An exact copy is required of every line from the one with "[2:06.35-2:07.35]" through the end of the data below, and the pictures must stay out of it.

Source records
-.-.-

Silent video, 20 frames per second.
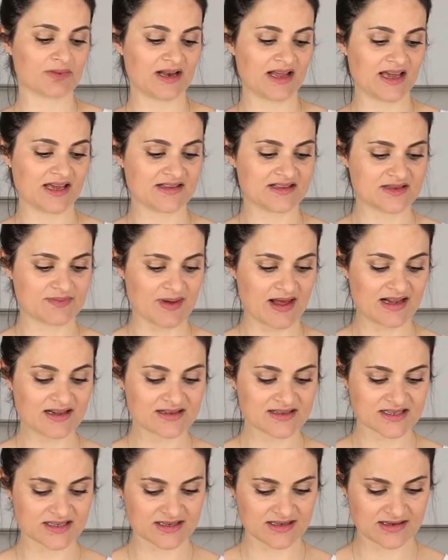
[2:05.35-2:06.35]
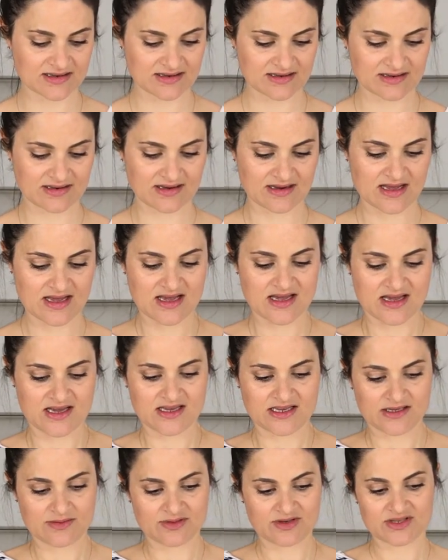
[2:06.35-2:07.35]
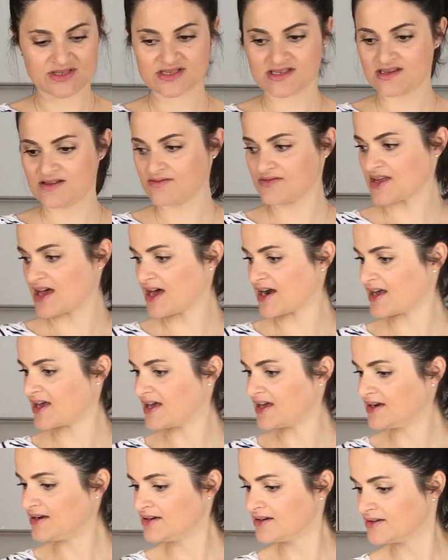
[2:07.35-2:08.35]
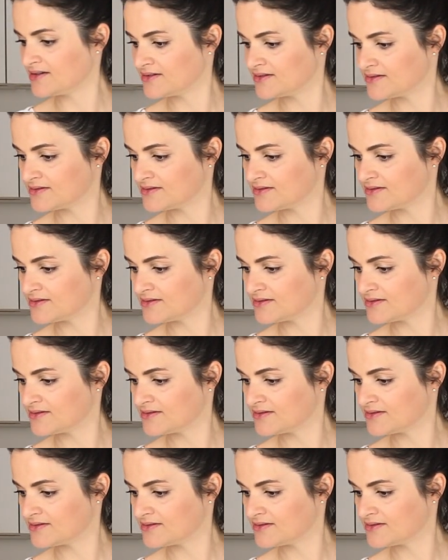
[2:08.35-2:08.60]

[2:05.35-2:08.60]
plain spelt. Just sieve that in.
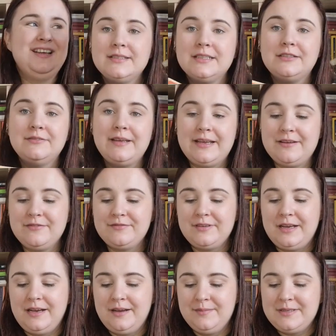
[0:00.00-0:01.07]
So we have
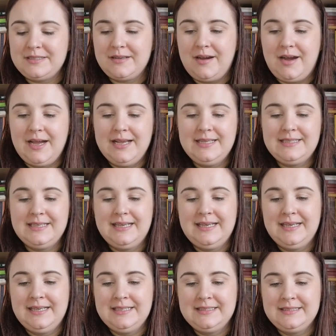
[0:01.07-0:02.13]
Mr. Hyde,
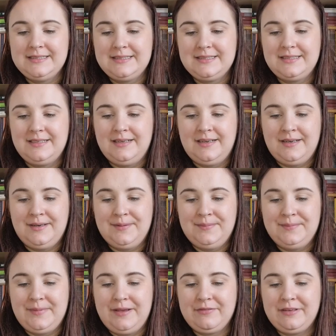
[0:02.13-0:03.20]
and
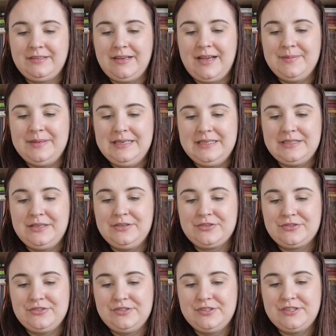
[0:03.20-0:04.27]
every time he's
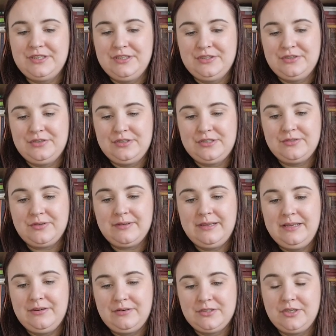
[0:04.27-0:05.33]
introduced into the
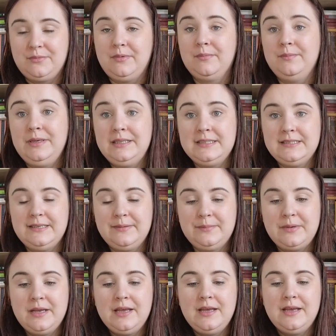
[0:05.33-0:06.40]
story or someone meets
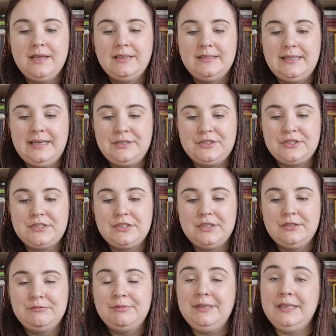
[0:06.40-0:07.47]
him, they just
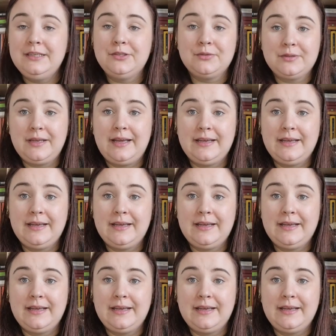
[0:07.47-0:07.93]
really don't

-.-.-

Result for this task:
[2:06.35-2:07.35]
[2:07.35-2:08.35]
[2:08.35-2:08.60]

[2:05.35-2:08.60]
plain spelt. Just sieve that in.
[0:00.00-0:01.07]
So we have
[0:01.07-0:02.13]
Mr. Hyde,
[0:02.13-0:03.20]
and
[0:03.20-0:04.27]
every time he's
[0:04.27-0:05.33]
introduced into the
[0:05.33-0:06.40]
story or someone meets
[0:06.40-0:07.47]
him, they just
[0:07.47-0:07.93]
really don't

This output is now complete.